= Voices of Taiwanese Women =

Collection of plays (2015)

Voices of Taiwanese Women: Three Contemporary Plays is a collection of plays edited by John Weinstein, and published by Cornell University Press in 2015. These are English translations of the plays.

All of the plays in the book, which are in the community theatre or shequ juchang (社區劇場) tradition, are written by women. The plays use non-Mandarin languages and document ethnic minorities in Taiwan. David Jortner of Baylor University stated that this differs from the Taipei-centered, male-centered theatre scene.

==Contents==
Weinstein wrote the introduction.

The plays are:
- Echoes of Taiwan VI: We are Here (我們在這裡 (Wǒmen zài zhèlǐ)) by Peng Ya-Ling (彭雅玲 (Péng Yǎlíng)) – First published in 1999
  - Wang Wan-Jung and Weinstein translated this story. The majority of the story is in Hakka language, with the introduction by the narrator is in Mandarin. The play uses Hakka culture and folk songs to illustrate a series of oral histories, told out of order in terms of time, about the ethnic group. Women make up the authors of most of the oral histories.
- One Year, Three Seasons (一年三季 (Yīnián Sānjì)) by Wang Chi-Mei (汪其楣 (Wāng Qíméi)) – First published in 2000
  - The translators are Yawtsong Lee, Weinstein, and Wang Chi-Mei. The original language of this play is Taiwanese Hokkien. The play is set in Tainan and discusses entrepreneurial businesses.
- The Phoenix Trees are in Blossom (鳳凰花開了 (Fènghuánghuā kāile)) by Hsu Rey-Fang (許瑞芳 (Xǔ Ruìfāng)) – First published in 1994, with a modified version published in 1997.
  - Weinstein translated this story. The play stars Yoshiko Yamaguchi a.k.a. Li Xianglan. It is the longest of the three. This play uses Taiwanese Hokkien and Mandarin, and it is a series of flashbacks.

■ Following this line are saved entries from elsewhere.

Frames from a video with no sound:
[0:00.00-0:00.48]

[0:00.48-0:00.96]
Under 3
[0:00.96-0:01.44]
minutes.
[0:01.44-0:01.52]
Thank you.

The plays were not intended to be played with Mandarin subtitles, though some productions in Taipei use them.

The book also has a language chart between English, Mandarin, Taiwanese Min-Nan, and Hakka.

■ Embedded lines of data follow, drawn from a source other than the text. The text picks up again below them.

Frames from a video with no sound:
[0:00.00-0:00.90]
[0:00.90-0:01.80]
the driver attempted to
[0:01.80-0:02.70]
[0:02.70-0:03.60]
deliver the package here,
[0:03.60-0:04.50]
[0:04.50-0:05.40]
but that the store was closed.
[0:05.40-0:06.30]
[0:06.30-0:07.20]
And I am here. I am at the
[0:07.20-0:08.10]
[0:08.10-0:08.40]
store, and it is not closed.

The editor states in the acknowledgements section is that the intention is that the English version plays could be performed. Tarryn Li-Min Chun (陳琍敏 (Chén Límǐn)) of the University of Notre Dame stated that non-Taiwanese groups would face difficulty producing these plays, despite the assistance the book provides, due to cultural nuances.

==Reception==

Chun praised the volume, stating the plays are "compelling" and that the book is "timely".